Thousands and thousands saved from extreme poverty
The deal was demonstrably successful in bringing down prices, allowing tens of millions of tonnes of grain to be safely transported from Ukrainian ports.
By September, Rebecca Grynspan, the pinnacle of the UN trade body, UNCTAD, and Amir Abdulla, the UN Coordinator for the Black Sea Grain Initiative, could proudly announced that prices had come down five months in a row, and that the Food Price Index, which measures the monthly change in international prices of a basket of food commodities, had decreased nearly 14 per cent from its March peak.

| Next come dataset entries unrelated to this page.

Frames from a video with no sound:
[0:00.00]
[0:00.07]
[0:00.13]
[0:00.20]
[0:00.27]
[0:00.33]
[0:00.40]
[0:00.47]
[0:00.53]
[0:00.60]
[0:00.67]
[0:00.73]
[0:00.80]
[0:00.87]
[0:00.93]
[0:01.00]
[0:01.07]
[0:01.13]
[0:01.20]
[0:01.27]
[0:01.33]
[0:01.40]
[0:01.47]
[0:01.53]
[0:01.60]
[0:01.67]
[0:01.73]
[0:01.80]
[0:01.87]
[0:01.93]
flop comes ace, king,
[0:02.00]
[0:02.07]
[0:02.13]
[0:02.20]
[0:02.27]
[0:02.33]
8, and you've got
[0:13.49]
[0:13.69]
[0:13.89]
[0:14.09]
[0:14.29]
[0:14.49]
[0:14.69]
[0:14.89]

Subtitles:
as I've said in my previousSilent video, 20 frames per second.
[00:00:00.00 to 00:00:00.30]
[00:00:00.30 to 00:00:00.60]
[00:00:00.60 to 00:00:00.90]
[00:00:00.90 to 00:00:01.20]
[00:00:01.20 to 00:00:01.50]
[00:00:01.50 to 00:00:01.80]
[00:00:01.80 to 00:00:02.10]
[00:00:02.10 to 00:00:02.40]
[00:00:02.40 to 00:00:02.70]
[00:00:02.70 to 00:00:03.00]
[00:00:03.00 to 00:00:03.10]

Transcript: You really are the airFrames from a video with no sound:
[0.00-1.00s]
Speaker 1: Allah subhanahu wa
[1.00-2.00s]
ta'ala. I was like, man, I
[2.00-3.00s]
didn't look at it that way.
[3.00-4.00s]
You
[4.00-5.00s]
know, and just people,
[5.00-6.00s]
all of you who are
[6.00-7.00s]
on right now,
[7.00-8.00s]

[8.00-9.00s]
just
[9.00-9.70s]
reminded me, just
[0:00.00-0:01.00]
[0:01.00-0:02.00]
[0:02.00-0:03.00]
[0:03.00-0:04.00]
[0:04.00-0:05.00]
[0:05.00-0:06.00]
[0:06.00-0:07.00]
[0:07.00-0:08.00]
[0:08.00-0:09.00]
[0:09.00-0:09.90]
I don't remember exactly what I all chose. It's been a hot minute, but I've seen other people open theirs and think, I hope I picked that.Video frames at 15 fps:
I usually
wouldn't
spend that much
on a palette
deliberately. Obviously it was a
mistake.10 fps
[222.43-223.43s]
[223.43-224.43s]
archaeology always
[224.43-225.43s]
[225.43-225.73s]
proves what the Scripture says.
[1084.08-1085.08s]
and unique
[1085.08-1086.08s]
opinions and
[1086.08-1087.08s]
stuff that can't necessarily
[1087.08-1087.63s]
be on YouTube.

Based on UN estimates, the Initiative has not directly prevented some 100 million people from falling into extreme poverty.
Nonetheless, on Saturday Russia announced that it was suspending its involvement within the deal, citing an attack the identical day on ships within the Ukrainian port of Sevastopol within the Crimean peninsula, which was annexed by Russia in 2014.
The move reportedly took traders by surprise, and raised fears of one other steep rise in food prices.
Arif Husain, Chief Economist on the World Food Programme (WFP), reportedly warned that Russia’s decision poses a danger to a lot of countries, and needs to be resolved as soon as possible.
Mr. Dujarric said that the Secretary-General is continuous to interact in intense contacts aimed toward ending the Russian suspension of its participation within the Initiative.
This engagement, he explained, also goals on the renewal and full implementation of the initiative to facilitate exports of food and fertilizer from Ukraine, in addition to removing the remaining obstacles to the exports of Russian food and fertilizer.